Eben jene von vielen Vertretern der Bewegung verkündete Aufhebung von Rechts und Links ist es, die insbesondere Anhänger der Linken zum Widerspruch reizt - stellt sie doch deren Selbstbild infrage. Auch wenn einige Bundestagsabgeordnete inzwischen den Brückenschlag wagen - die jetzige Sprachlosigkeit zwischen einem Teil der Linken und den "Montagsdemonstranten" spiegelt im weiteren Sinne wohl einfach eine über Jahre hinweg verpasste Debatte.

Ohne Frage haben große Teile der Linken relevante Fragen der Gegenwart bis heute eher ignoriert als diskutiert. Zu nennen wären Themen wie Geopolitik und False-Flag-Terror, aber auch eigentlich klassisch linke ökonomische Fragen zur Bankenmacht, der Rolle des Geldsystems oder dem, was der Soziologe Hans-Jürgen Krysmanski als "Power Structure Research" bezeichnet. Dass all diese Felder zumindest im linken medialen Mainstream weitgehend unbestellt blieben und deren Protagonisten stattdessen in konsequenter Einfalt zu "Verschwörungstheoretikern" erklärt wurden, ist sicher auch eine Erklärung für das jetzige Fremdeln mancher gegenüber den Demonstranten.

Vorbei die Zeiten, als kontroverse Diskurse über Elitenmacht und gelenkte Demokratien noch als Speerspitze des kritischen Journalismus im Spiegel erschienen, wie etwa in den 1970er Jahren vom allseits angesehenen Journalisten Wilhelm Bittorf.
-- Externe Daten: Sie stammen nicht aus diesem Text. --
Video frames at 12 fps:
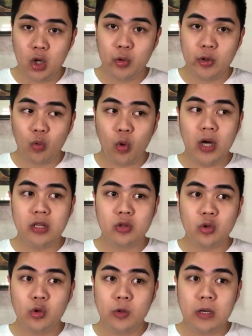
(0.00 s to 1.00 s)
would want
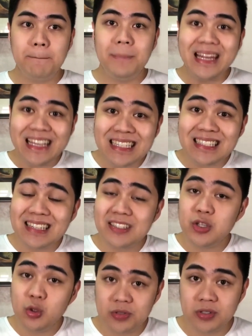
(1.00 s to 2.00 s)
to please
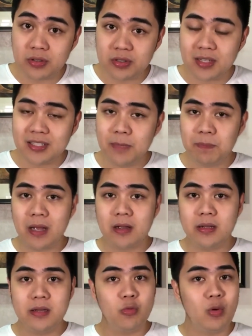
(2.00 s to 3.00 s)
its users. Kasi pag
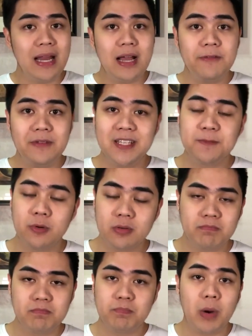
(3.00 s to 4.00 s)
walang
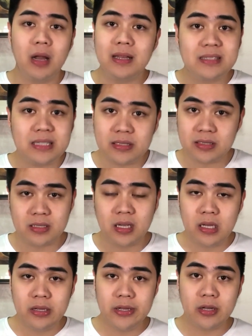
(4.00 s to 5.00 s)
Facebook policies,
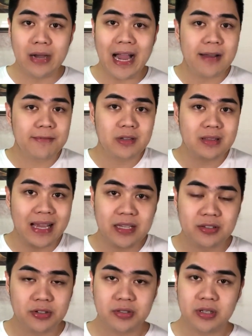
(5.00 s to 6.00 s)
you know,
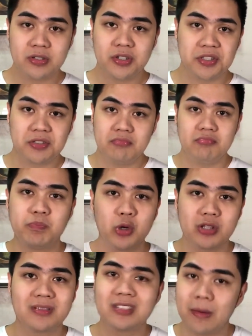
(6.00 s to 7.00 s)
advertisers can just
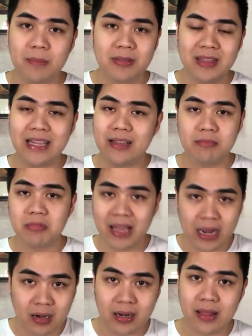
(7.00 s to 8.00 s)
put something
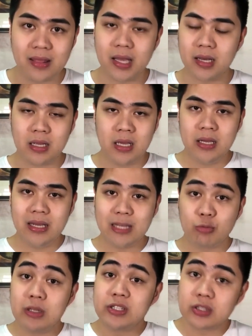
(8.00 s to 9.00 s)
there and then
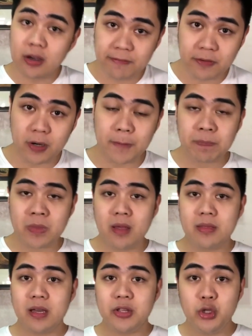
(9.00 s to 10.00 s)
it will suffer
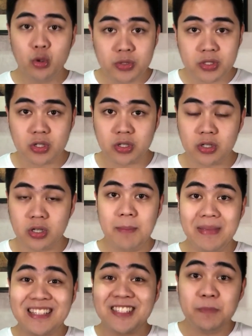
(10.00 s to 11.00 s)
the user
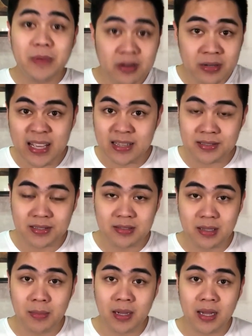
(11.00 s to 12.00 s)
experience
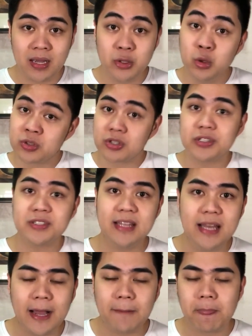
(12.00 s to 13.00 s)
ng mga users
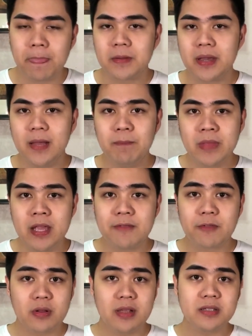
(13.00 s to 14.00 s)
nila, okay?
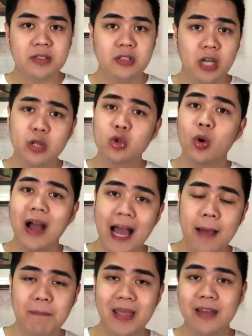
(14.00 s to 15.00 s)
For this not to
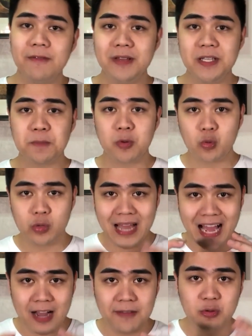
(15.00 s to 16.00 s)
happen, Facebook would
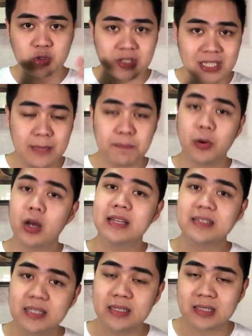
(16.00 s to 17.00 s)
have to set
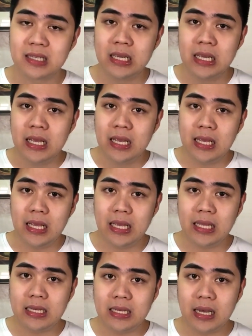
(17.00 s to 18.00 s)
policies.
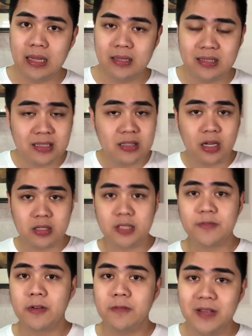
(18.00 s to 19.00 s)
And this is not
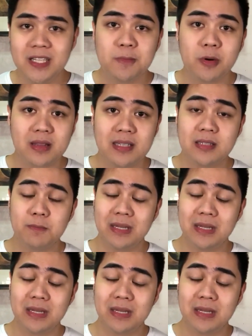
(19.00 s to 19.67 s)
just for Facebook, this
Heute würde dieser (2002 verstorbene) Kollege dort wohl angesichts seiner "Verschwörungstheorien" kaum noch eine Volontärsstelle bekommen.
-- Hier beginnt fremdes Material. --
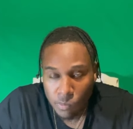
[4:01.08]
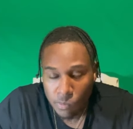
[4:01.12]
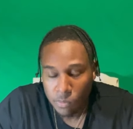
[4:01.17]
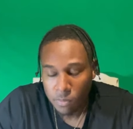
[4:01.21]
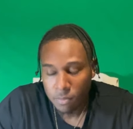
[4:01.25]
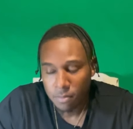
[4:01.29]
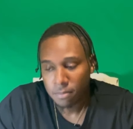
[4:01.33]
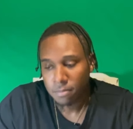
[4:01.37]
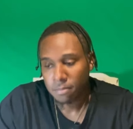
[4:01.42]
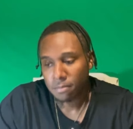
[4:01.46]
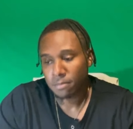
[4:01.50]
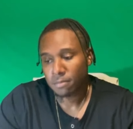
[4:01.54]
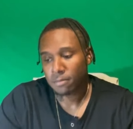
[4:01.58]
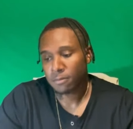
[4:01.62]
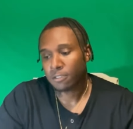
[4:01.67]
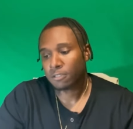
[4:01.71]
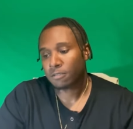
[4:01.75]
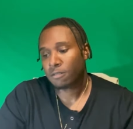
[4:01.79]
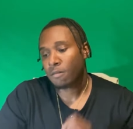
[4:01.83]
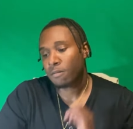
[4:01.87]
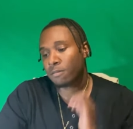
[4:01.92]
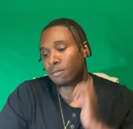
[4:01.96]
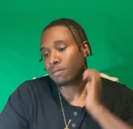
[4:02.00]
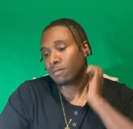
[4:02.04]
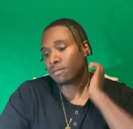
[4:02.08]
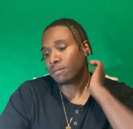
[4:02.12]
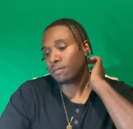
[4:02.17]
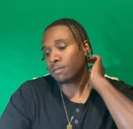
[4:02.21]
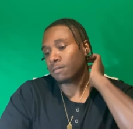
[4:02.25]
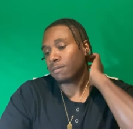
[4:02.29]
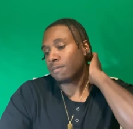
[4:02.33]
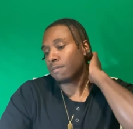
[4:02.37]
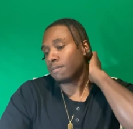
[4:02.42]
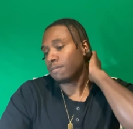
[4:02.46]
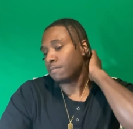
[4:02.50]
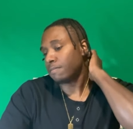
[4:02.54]

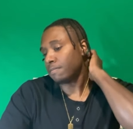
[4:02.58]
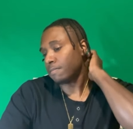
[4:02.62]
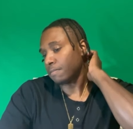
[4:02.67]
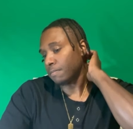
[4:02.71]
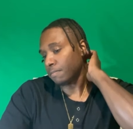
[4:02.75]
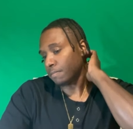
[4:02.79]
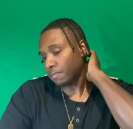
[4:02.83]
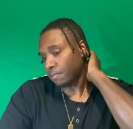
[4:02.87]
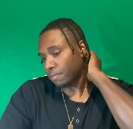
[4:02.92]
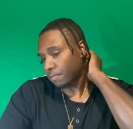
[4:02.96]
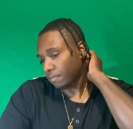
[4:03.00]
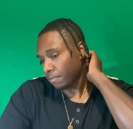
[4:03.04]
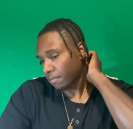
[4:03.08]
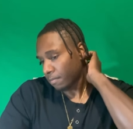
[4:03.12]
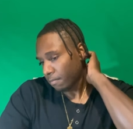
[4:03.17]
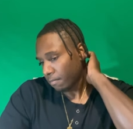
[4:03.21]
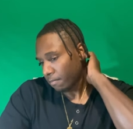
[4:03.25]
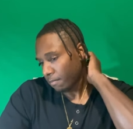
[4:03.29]
No one is speaking in this clip.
Solche Diskurse werden zu allen Zeiten selbstverständlich auch von Rechtsradikalen geführt. Und dass daher nun auch rechte Ideologen ein Interesse daran haben, unter dem Schirm der Montagsdemo-Bewegung unterzukommen, ist zu erwarten - und betrifft zugleich und unvermeidlich jede Bewegung, die massenwirksam sein will, ohne sich zugleich als traditionell links zu verorten.

Eine Person wie Jebsen allerdings als "rechts" oder "neu-rechts" zu bezeichnen, erscheint in jedem Fall absurd, wie auch ein aktuelles ausführliches Gespräch zwischen ihm und dem linken Aktivisten Pedram Shahyar (der die Montagsdemonstrationen mittlerweile unterstützt), deutlich macht. Darin geht Jebsen auch noch einmal im Detail auf den häufig vorgetragenen Antisemitismus-Vorwurf gegen ihn ein, der ursprünglich vom Publizisten Henryk M. Broder lanciert worden war.

Entscheidender als Personalfragen aber wird am Ende sein, welche Thesen und Forderungen von den Demonstranten insgesamt formuliert werden. Bislang sind als allgemeiner Tenor vor allem die Medienkritik sowie die Ablehnung eines drohenden Krieges erkennbar.

Dass somit die Medien selbst im Zentrum der Ablehnung stehen, ist natürlich ein weiterer Grund für die Skepsis vieler Journalisten gegenüber den Demonstranten. Aber ohne eine Debatte auch eigener Versäumnisse und Fehler in den Redaktionen wird es hier kaum zu einer produktiven Auseinandersetzung kommen. Dann bliebe es weiter beim "wir" gegen "die" - vermeintlich "Aufgeklärte" gegen vermeintliche "Rechtspopulisten". Was den Verursachern der Krise sicher nicht ungelegen käme.